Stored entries
----
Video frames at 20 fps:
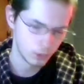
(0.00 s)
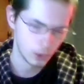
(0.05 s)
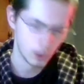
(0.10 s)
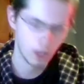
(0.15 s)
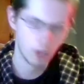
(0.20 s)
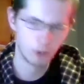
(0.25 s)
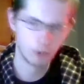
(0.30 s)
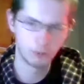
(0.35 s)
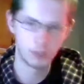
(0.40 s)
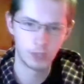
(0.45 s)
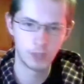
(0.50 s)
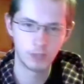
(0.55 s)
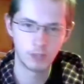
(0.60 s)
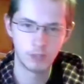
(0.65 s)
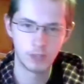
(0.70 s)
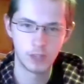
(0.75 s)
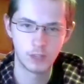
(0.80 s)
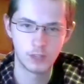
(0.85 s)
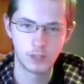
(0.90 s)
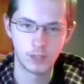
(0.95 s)
Fake
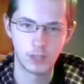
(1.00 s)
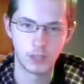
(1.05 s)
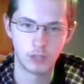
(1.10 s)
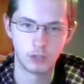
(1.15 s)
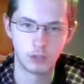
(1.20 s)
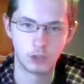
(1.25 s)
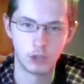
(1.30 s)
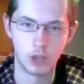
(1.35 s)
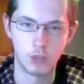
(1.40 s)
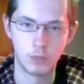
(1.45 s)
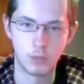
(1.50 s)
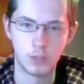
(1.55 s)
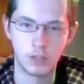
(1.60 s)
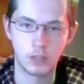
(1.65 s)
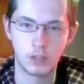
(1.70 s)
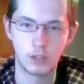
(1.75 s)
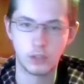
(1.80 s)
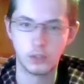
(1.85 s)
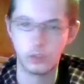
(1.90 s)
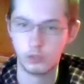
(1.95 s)
Fake
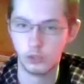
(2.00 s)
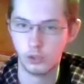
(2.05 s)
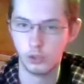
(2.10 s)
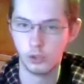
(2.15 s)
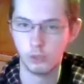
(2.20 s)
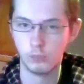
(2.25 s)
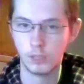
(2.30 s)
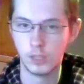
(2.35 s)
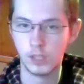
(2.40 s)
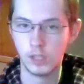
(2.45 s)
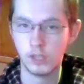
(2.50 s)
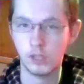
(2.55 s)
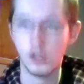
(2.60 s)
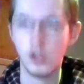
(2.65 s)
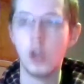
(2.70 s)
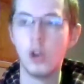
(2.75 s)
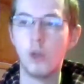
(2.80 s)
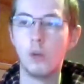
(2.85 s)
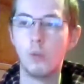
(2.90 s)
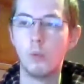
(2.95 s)
Psychotropic, Gumi,
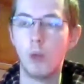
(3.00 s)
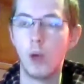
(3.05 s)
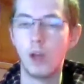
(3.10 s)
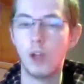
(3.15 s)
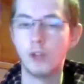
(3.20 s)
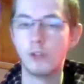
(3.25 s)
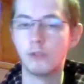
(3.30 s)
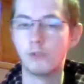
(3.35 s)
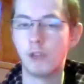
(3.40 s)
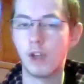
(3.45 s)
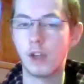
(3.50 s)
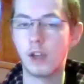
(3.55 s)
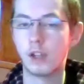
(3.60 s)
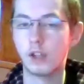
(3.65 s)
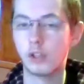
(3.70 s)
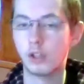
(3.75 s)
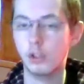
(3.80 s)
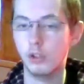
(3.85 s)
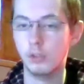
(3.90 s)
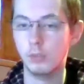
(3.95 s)
Wildfire
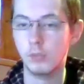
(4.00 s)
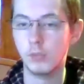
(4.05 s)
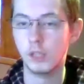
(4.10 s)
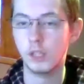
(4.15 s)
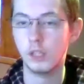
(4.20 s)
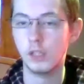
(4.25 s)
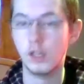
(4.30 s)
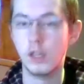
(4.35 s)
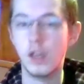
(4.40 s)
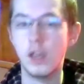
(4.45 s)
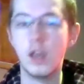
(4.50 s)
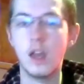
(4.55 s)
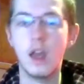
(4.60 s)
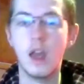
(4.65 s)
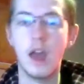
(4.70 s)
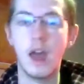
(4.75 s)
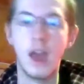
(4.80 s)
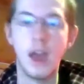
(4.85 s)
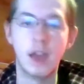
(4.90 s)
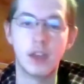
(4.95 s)
Gumi,
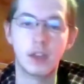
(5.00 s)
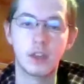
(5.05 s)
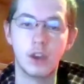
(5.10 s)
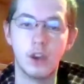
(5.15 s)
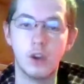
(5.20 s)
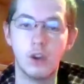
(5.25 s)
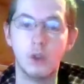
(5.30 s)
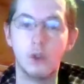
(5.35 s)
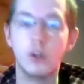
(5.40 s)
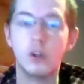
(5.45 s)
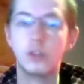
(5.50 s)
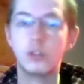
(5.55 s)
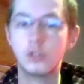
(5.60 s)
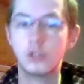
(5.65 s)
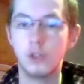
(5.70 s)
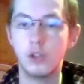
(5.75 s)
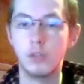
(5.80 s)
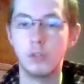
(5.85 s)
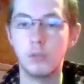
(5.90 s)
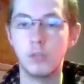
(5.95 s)
Echo
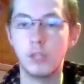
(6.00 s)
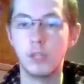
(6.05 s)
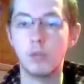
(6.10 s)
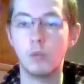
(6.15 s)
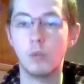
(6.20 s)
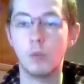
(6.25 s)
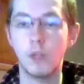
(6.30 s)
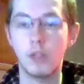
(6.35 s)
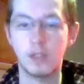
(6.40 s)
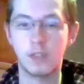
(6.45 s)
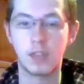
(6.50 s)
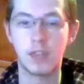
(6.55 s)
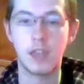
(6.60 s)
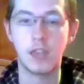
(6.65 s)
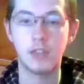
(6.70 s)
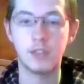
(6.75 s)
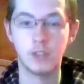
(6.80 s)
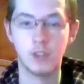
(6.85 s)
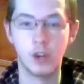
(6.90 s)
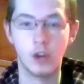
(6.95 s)
Gumi with
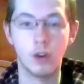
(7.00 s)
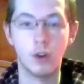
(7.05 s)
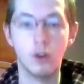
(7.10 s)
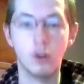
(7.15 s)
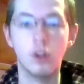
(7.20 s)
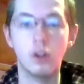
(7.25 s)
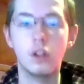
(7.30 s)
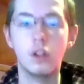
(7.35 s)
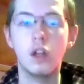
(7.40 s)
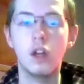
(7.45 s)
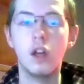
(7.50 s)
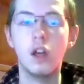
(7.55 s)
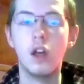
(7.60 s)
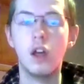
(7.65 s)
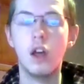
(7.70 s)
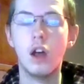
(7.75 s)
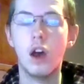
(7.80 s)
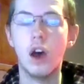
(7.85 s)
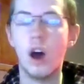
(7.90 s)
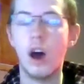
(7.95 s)
Kato.
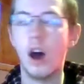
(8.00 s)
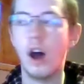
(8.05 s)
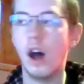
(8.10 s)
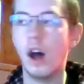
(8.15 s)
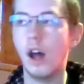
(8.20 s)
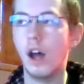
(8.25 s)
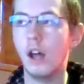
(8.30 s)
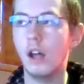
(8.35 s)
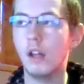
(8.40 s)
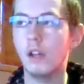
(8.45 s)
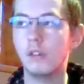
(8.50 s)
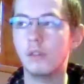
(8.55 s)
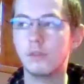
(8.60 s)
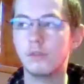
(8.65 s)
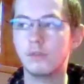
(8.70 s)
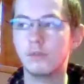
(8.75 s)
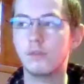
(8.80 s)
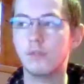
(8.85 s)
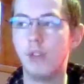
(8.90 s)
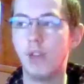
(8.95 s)

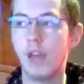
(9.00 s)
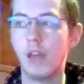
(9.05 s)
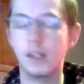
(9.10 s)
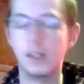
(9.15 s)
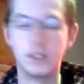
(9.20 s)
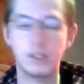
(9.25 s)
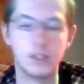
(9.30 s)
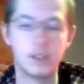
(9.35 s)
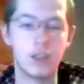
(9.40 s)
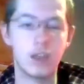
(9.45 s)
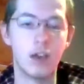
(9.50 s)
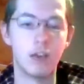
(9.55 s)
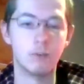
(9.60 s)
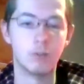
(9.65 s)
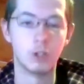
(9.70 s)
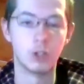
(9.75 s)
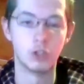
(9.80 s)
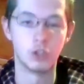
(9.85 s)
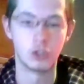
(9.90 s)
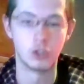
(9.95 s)
At least that
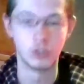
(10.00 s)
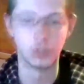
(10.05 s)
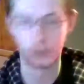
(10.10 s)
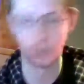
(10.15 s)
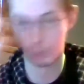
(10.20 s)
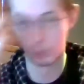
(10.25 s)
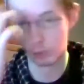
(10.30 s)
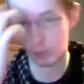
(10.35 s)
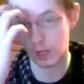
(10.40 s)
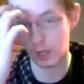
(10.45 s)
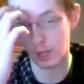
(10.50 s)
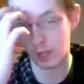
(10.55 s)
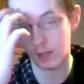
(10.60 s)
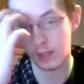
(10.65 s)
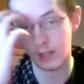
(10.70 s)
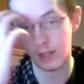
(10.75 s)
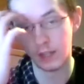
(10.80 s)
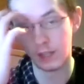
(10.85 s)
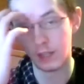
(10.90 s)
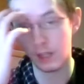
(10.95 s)
version is the one I
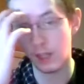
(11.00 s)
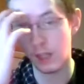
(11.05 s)
like.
----
■ **Exercise details**: Your task is to reproduce every record exactly while omitting the pictures.

■ **Answer for this exercise**:
Video frames at 20 fps:
(0.00 s)
(0.05 s)
(0.10 s)
(0.15 s)
(0.20 s)
(0.25 s)
(0.30 s)
(0.35 s)
(0.40 s)
(0.45 s)
(0.50 s)
(0.55 s)
(0.60 s)
(0.65 s)
(0.70 s)
(0.75 s)
(0.80 s)
(0.85 s)
(0.90 s)
(0.95 s)
Fake
(1.00 s)
(1.05 s)
(1.10 s)
(1.15 s)
(1.20 s)
(1.25 s)
(1.30 s)
(1.35 s)
(1.40 s)
(1.45 s)
(1.50 s)
(1.55 s)
(1.60 s)
(1.65 s)
(1.70 s)
(1.75 s)
(1.80 s)
(1.85 s)
(1.90 s)
(1.95 s)
Fake
(2.00 s)
(2.05 s)
(2.10 s)
(2.15 s)
(2.20 s)
(2.25 s)
(2.30 s)
(2.35 s)
(2.40 s)
(2.45 s)
(2.50 s)
(2.55 s)
(2.60 s)
(2.65 s)
(2.70 s)
(2.75 s)
(2.80 s)
(2.85 s)
(2.90 s)
(2.95 s)
Psychotropic, Gumi,
(3.00 s)
(3.05 s)
(3.10 s)
(3.15 s)
(3.20 s)
(3.25 s)
(3.30 s)
(3.35 s)
(3.40 s)
(3.45 s)
(3.50 s)
(3.55 s)
(3.60 s)
(3.65 s)
(3.70 s)
(3.75 s)
(3.80 s)
(3.85 s)
(3.90 s)
(3.95 s)
Wildfire
(4.00 s)
(4.05 s)
(4.10 s)
(4.15 s)
(4.20 s)
(4.25 s)
(4.30 s)
(4.35 s)
(4.40 s)
(4.45 s)
(4.50 s)
(4.55 s)
(4.60 s)
(4.65 s)
(4.70 s)
(4.75 s)
(4.80 s)
(4.85 s)
(4.90 s)
(4.95 s)
Gumi,
(5.00 s)
(5.05 s)
(5.10 s)
(5.15 s)
(5.20 s)
(5.25 s)
(5.30 s)
(5.35 s)
(5.40 s)
(5.45 s)
(5.50 s)
(5.55 s)
(5.60 s)
(5.65 s)
(5.70 s)
(5.75 s)
(5.80 s)
(5.85 s)
(5.90 s)
(5.95 s)
Echo
(6.00 s)
(6.05 s)
(6.10 s)
(6.15 s)
(6.20 s)
(6.25 s)
(6.30 s)
(6.35 s)
(6.40 s)
(6.45 s)
(6.50 s)
(6.55 s)
(6.60 s)
(6.65 s)
(6.70 s)
(6.75 s)
(6.80 s)
(6.85 s)
(6.90 s)
(6.95 s)
Gumi with
(7.00 s)
(7.05 s)
(7.10 s)
(7.15 s)
(7.20 s)
(7.25 s)
(7.30 s)
(7.35 s)
(7.40 s)
(7.45 s)
(7.50 s)
(7.55 s)
(7.60 s)
(7.65 s)
(7.70 s)
(7.75 s)
(7.80 s)
(7.85 s)
(7.90 s)
(7.95 s)
Kato.
(8.00 s)
(8.05 s)
(8.10 s)
(8.15 s)
(8.20 s)
(8.25 s)
(8.30 s)
(8.35 s)
(8.40 s)
(8.45 s)
(8.50 s)
(8.55 s)
(8.60 s)
(8.65 s)
(8.70 s)
(8.75 s)
(8.80 s)
(8.85 s)
(8.90 s)
(8.95 s)

(9.00 s)
(9.05 s)
(9.10 s)
(9.15 s)
(9.20 s)
(9.25 s)
(9.30 s)
(9.35 s)
(9.40 s)
(9.45 s)
(9.50 s)
(9.55 s)
(9.60 s)
(9.65 s)
(9.70 s)
(9.75 s)
(9.80 s)
(9.85 s)
(9.90 s)
(9.95 s)
At least that
(10.00 s)
(10.05 s)
(10.10 s)
(10.15 s)
(10.20 s)
(10.25 s)
(10.30 s)
(10.35 s)
(10.40 s)
(10.45 s)
(10.50 s)
(10.55 s)
(10.60 s)
(10.65 s)
(10.70 s)
(10.75 s)
(10.80 s)
(10.85 s)
(10.90 s)
(10.95 s)
version is the one I
(11.00 s)
(11.05 s)
like.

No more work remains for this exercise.